Copy exactly the lines from the one containing "[0:03.00-0:04.00]" through the last line of the records below, including both, and leave out any pictures.

+ + + +

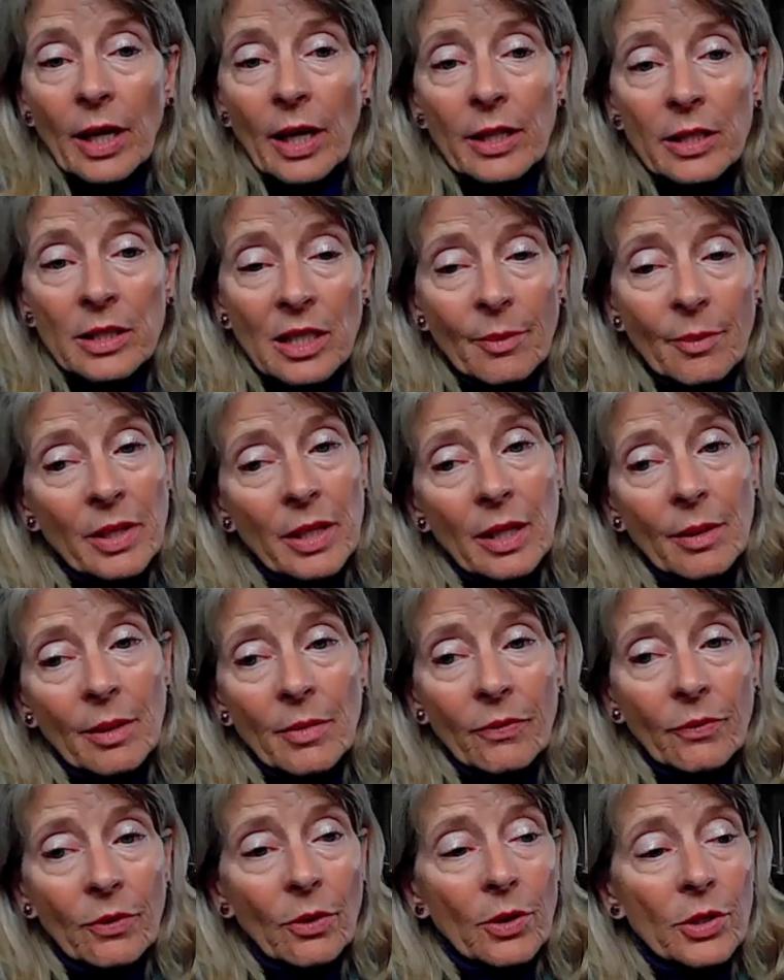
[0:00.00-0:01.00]
And some of
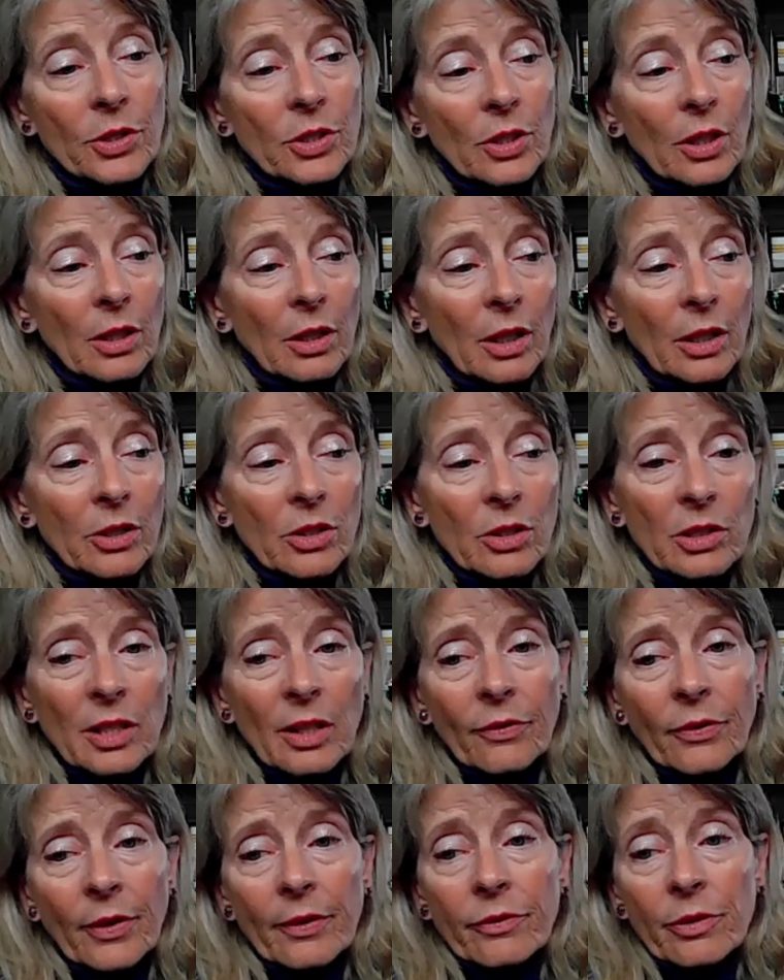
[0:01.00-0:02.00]
them, of course, aren't
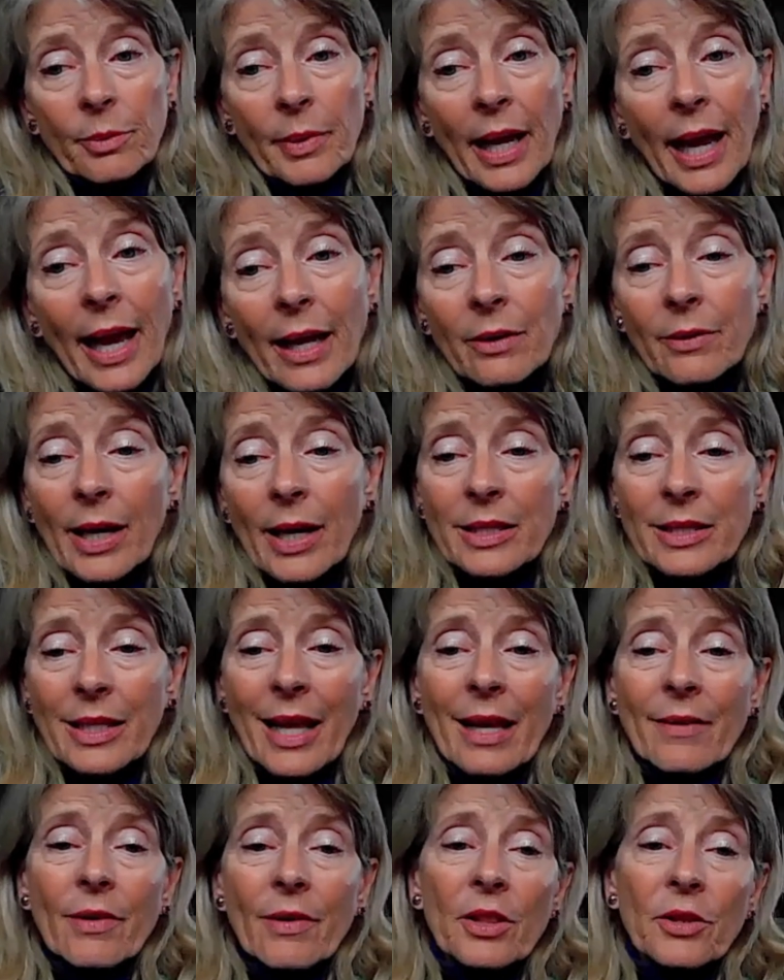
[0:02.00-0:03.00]
suffering from cataracts.
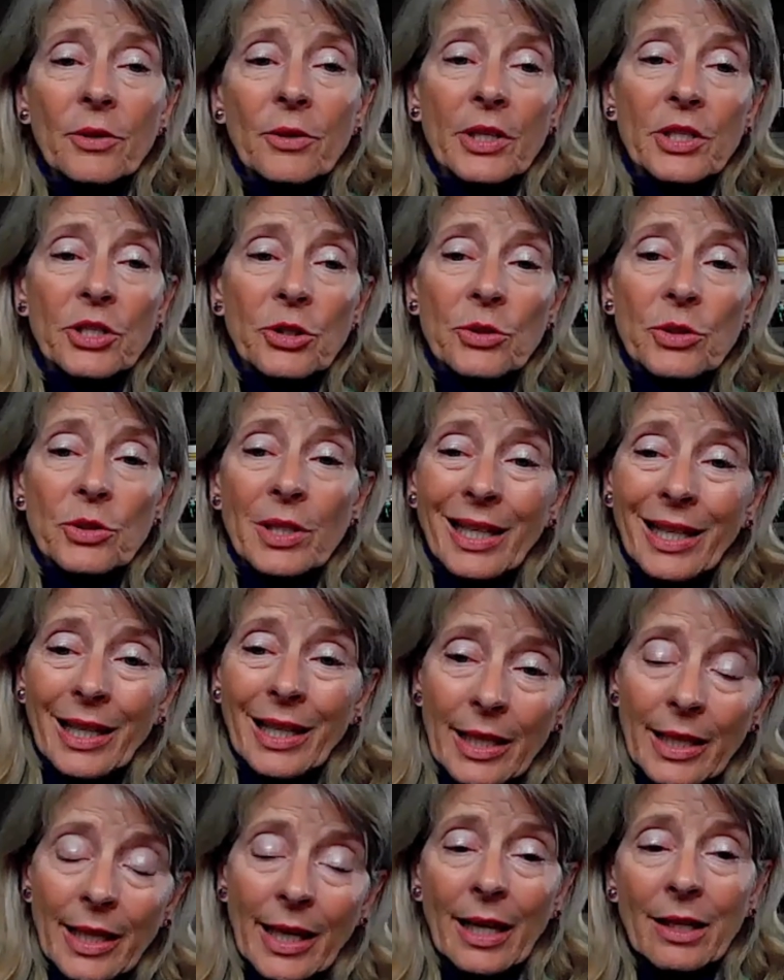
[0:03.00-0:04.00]
They have other issues that
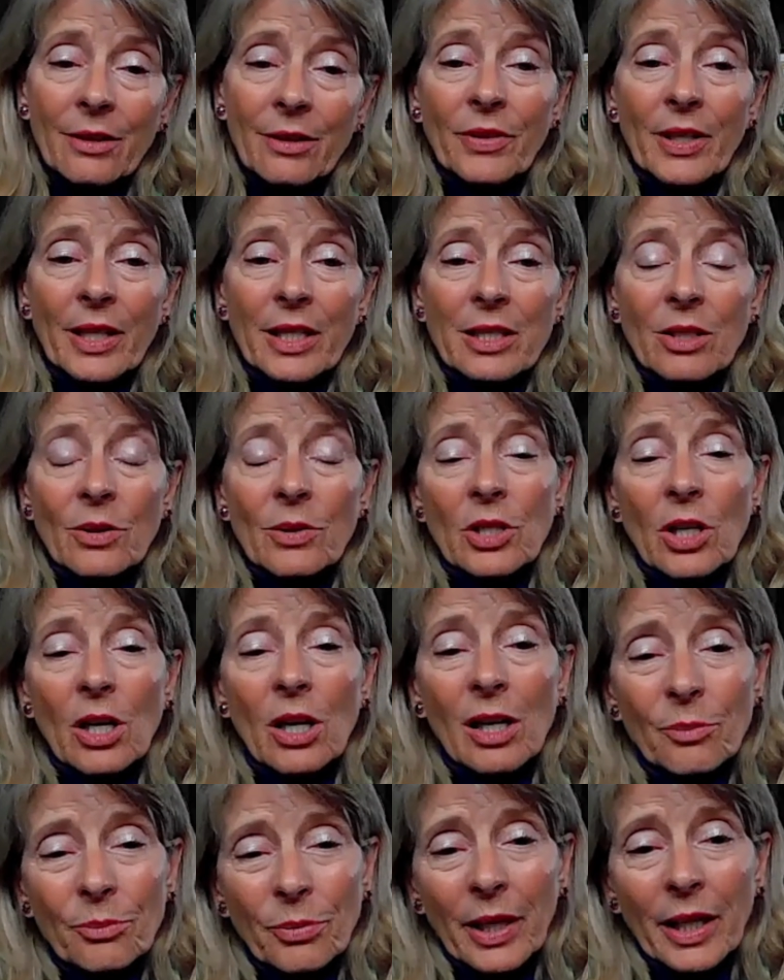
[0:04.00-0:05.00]
he can't fix. So it's
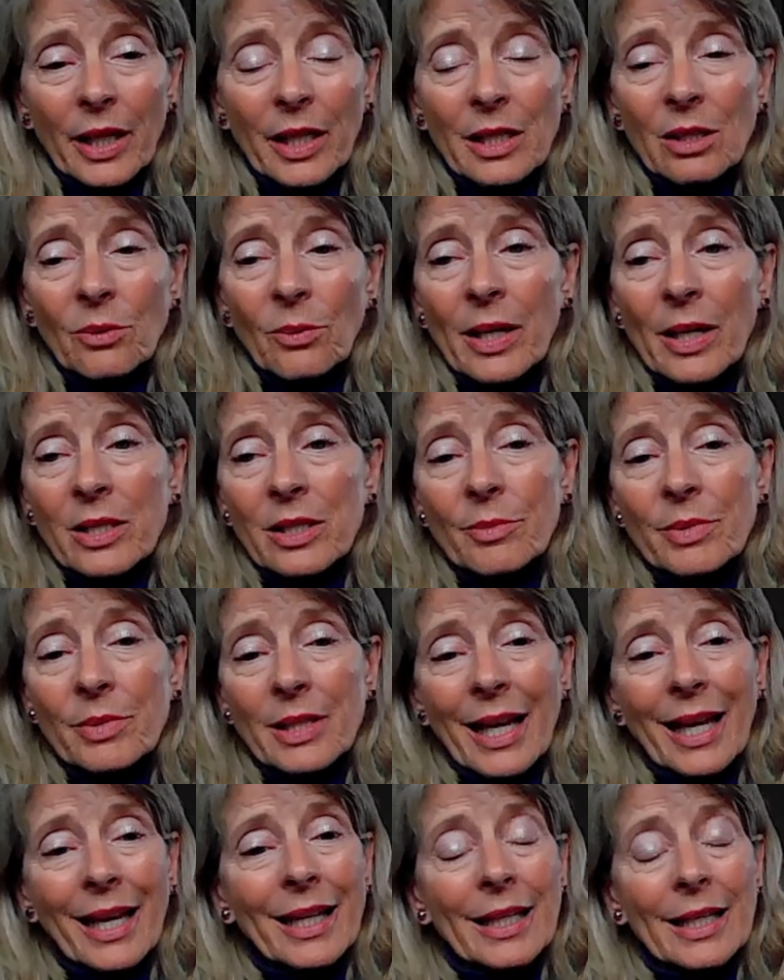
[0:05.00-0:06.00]
heartbreaking to watch him
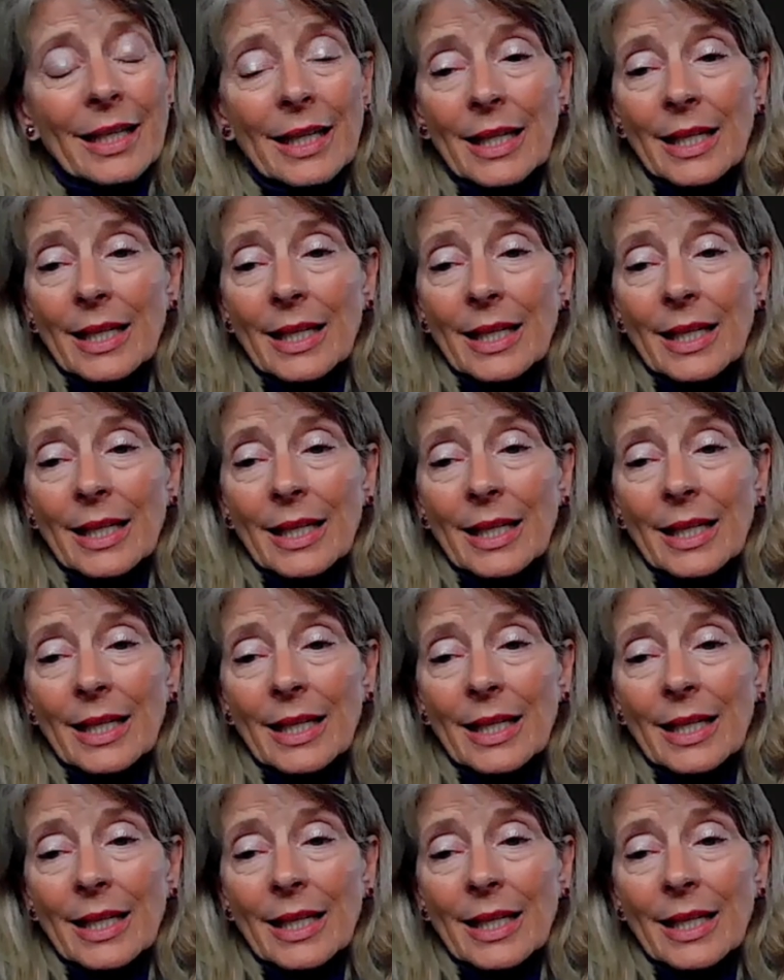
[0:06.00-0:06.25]
say,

+ + + +

▶ _Written response_:
[0:03.00-0:04.00]
They have other issues that
[0:04.00-0:05.00]
he can't fix. So it's
[0:05.00-0:06.00]
heartbreaking to watch him
[0:06.00-0:06.25]
say,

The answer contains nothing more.